Governi del tirare a campare. Che Andrreotti teorizzava.
«Certo, diceva: meglio tirare a campare che tirare le cuoia. Ecco: il No vuole tornare a quella roba lì».
Però seguendo la linea del suo ragionamento, non c'è che da auspicarsi che Bersani e le altre minoranze facciano la scissione: sarebbe un elemento di chiarezza. Chiama lei la Pinotti?
«Io non ho alcun potere di stabilire cosa devono fare Bersani, Speranza eccetera. Come ho detto, mi pare evidente che puntano tutto sulla vittoria del No: eventuali decisioni su scissioni o meno immagino verranno prese dopo il referendum. Per sancire la loro arrogante convinzione di essere i continuatori della tradizione del Pci, ignorano le vere esigenze del Paese e della sua democrazia. La loro posizione la considero un enfisema della sinistra italiana».
Scusi, lei parla di arroganza e totalitarismo da parte di D'Alema, Bersani eccetera. Però è la medesima accusa che la sinistra dem rivolge a Renzi: di voler attraverso la riforma costituzionale e quella elettorale, determinare una torsione verso una deriva autoritaria. E allora? E' solo un gioco di specchi?
«Glielo ripeto: togliamo di mezzo Renzi. A loro dà fastidio come capo del Pd, non come premier. Se fosse stato non dico socialista (altrimenti sarebbe verrebbe messo sotto tiro come avvenne con Craxi), ma un leader dc, tipo De Mita, che evidentemente ormai non ricorda più le cose che diceva alcuni anni fa... sarebbe stata tutta un'altra musica».
A cosa si riferisce?
«Beh, De Mita sul finire degli anni ‘80 era uno dei paladini della riforma costituzionale.
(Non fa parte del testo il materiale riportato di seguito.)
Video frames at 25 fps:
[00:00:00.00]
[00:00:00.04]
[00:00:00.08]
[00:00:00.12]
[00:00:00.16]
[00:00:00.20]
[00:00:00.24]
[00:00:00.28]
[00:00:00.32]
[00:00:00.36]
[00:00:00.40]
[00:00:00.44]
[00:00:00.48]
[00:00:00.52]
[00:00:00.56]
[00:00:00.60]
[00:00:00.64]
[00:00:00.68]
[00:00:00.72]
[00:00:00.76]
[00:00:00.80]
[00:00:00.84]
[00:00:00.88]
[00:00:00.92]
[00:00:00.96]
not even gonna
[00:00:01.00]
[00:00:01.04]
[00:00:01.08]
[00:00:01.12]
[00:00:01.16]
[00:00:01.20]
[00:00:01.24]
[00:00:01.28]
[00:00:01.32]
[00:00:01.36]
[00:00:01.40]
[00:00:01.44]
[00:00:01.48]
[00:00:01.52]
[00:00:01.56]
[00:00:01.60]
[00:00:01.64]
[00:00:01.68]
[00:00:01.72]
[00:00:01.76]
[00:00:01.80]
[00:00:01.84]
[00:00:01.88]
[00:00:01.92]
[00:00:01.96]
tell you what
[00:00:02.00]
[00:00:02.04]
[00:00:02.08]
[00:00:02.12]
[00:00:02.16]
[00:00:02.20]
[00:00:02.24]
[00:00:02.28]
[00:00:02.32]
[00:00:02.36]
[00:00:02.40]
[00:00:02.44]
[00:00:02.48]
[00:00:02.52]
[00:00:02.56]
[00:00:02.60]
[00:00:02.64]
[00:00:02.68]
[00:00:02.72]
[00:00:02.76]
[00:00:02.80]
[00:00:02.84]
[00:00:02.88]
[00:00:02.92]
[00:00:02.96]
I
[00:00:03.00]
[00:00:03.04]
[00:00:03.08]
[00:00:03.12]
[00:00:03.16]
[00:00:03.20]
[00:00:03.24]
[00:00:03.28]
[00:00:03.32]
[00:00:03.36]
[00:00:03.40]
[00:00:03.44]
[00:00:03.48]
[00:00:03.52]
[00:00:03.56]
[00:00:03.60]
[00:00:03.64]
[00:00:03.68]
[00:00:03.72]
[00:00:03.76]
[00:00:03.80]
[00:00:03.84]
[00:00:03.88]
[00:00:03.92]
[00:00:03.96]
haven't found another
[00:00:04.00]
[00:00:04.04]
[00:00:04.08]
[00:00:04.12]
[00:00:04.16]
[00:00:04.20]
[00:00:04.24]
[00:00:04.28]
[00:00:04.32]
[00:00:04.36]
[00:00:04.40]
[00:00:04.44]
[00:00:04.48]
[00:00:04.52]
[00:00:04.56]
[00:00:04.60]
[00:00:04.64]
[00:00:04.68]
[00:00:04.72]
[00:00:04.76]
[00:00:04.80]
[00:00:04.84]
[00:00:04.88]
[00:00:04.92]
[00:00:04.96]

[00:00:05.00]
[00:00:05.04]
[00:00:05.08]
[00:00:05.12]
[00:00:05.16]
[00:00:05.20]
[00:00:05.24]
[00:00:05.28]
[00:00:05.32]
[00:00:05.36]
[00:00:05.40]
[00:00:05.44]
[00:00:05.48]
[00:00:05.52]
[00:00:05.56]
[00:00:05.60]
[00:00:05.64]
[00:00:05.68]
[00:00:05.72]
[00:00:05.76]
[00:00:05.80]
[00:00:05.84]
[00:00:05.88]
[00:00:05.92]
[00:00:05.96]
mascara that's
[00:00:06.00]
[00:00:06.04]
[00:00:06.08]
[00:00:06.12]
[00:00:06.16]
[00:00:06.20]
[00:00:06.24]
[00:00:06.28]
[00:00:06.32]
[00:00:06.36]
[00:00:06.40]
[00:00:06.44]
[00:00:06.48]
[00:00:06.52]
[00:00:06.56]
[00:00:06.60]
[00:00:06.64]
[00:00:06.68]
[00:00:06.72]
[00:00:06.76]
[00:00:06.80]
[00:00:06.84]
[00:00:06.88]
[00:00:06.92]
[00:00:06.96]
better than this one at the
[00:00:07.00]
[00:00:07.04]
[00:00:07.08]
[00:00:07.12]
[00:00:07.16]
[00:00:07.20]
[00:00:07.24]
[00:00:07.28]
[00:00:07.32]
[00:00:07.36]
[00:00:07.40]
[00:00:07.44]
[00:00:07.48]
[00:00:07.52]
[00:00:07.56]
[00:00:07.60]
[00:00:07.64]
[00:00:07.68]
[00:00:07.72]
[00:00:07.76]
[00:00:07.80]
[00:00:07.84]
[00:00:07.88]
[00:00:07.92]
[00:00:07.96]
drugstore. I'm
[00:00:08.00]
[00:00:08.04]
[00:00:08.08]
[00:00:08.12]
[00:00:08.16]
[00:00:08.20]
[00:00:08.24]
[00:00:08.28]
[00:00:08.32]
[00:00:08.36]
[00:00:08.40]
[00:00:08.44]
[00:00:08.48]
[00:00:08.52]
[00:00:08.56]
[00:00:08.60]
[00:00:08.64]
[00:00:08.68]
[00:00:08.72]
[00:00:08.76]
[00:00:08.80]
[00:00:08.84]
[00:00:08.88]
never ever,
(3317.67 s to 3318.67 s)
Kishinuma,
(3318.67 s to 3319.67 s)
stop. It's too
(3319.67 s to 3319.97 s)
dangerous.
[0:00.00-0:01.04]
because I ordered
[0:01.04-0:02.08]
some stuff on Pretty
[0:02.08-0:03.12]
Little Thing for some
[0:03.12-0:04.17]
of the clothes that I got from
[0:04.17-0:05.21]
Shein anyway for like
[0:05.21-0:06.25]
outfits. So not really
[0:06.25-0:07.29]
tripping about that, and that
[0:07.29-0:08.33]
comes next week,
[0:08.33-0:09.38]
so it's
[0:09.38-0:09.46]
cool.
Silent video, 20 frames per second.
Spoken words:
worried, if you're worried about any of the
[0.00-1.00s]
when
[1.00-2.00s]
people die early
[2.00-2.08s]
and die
Io ero già nella segreteria del Pci e grazie ad Augusto Barbera nell'83 avevo conosciuto molto bene Ruffilli: ho l'archivio pieno di cose scritte per Natta perché De Mita e Natta cercavano, in verità in modo sterile, un accordo sulle riforme istituzionali. Ma solo nel 1993 si arrivò alla legge elettorale a due turni per i sindaci. Non a caso il relatore di quella legge fu un dc, Adriano Ciaffi, perché i dc erano convinti che con il doppio turno comunque avrebbero vinto. Se il ballottaggio fosse stato con la destra, la sinistra li avrebbe votati. Se con la sinistra, il contrario. Non capivano quello che stava succedendo».
Il doppio forno: ancora il Divo Giulio...
«Già. Ma stavolta c'erano gli elettori a decidere. Tutto dipende dall'esito del referendum. Se vince il Sì, Bersani e quelli che la pensano come lui dovranno decidere se fare o meno la scissione. Se prevale il No, Renzi dovrà decidere se diventare la versione aggiornata di Andreotti».